Bilabial Trill (was: rhotics)
|From:||Kristian Jensen <kljensen@...>|
|Date:||Sunday, December 3, 2000, 11:54|
Keith Alasdair Mylchreest wrote:
>On Thu, Nov 30, 2000 at 10:48:08PM -0500, H. S. Teoh wrote:
>> *sigh* I can't whistle nor trill an /r/ :-(
>> The bilabial trill is about the only trill I can do.
>I remember reading once that the bilabial trill although easy to do (e.g.
>"Brrrr, it's cold!") isn't used as a phoneme in any know language. Is that
>true. I seems a bit odd given all the "impossible" clicks, glottals,
>multiple articulations etc that are used in speech.

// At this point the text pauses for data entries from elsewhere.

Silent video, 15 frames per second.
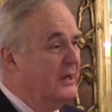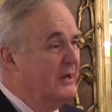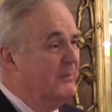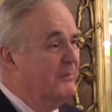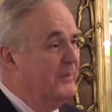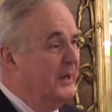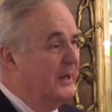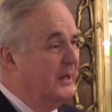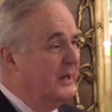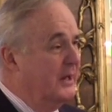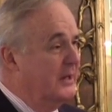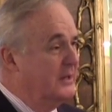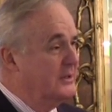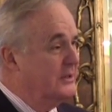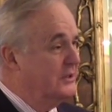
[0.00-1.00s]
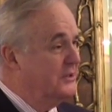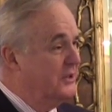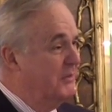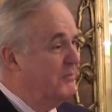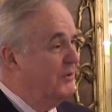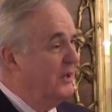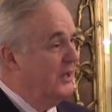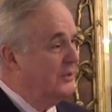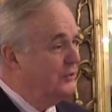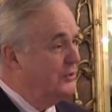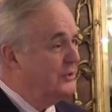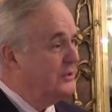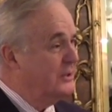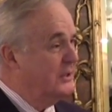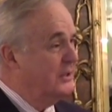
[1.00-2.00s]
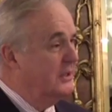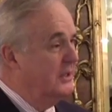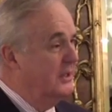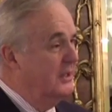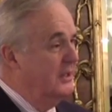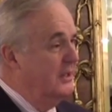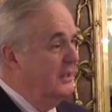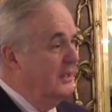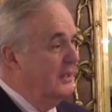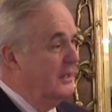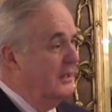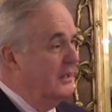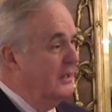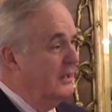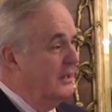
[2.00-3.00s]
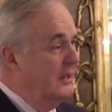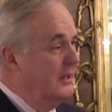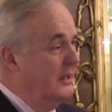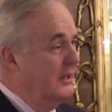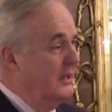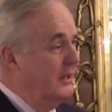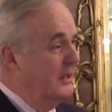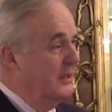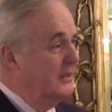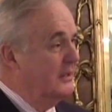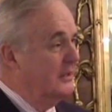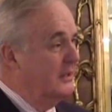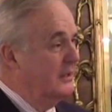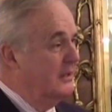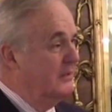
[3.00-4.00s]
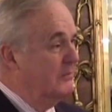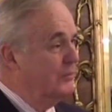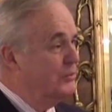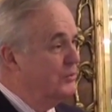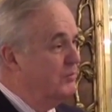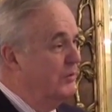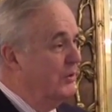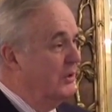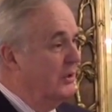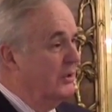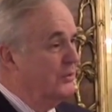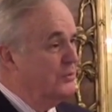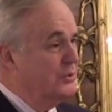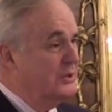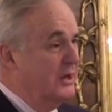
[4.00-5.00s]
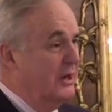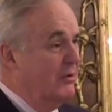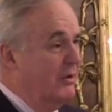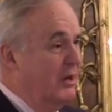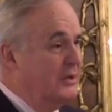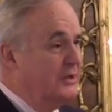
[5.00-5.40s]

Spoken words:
up Medicaid as a separate agency, and Bruce Bowen, who's now our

According to "The Sounds of the World's Languages" (Ladefoged & Maddieson),
they do exist. Not as phonemes, like you said, but as allophones. They only
occur in prenasalized instances, and are usually still limited in their
occurence to a narrow set of environments. All of the known occurences of
bilabial trills historically developed from prenasalized bilabial stop
followed by a high rounded vowel, i.e. a sequence of /mbu/. One exception
is Luquan Yi (Tibeto-Burman, China) with a fricativized rounded vowel
realized as a syllabic bilabial trill. Languages listed in the book with
this sound are; Nias (Austronesian, Indonesia), Na?ahai (Austronesian,
Vanuatu), Kele (Austronesian, Papua New Guinea), and Nweh (Niger-Kordofanian,
Nigeria). One possible reason why its rare, according to the book, is that
the lips have a larger mass than either the uvular or the tongue tip.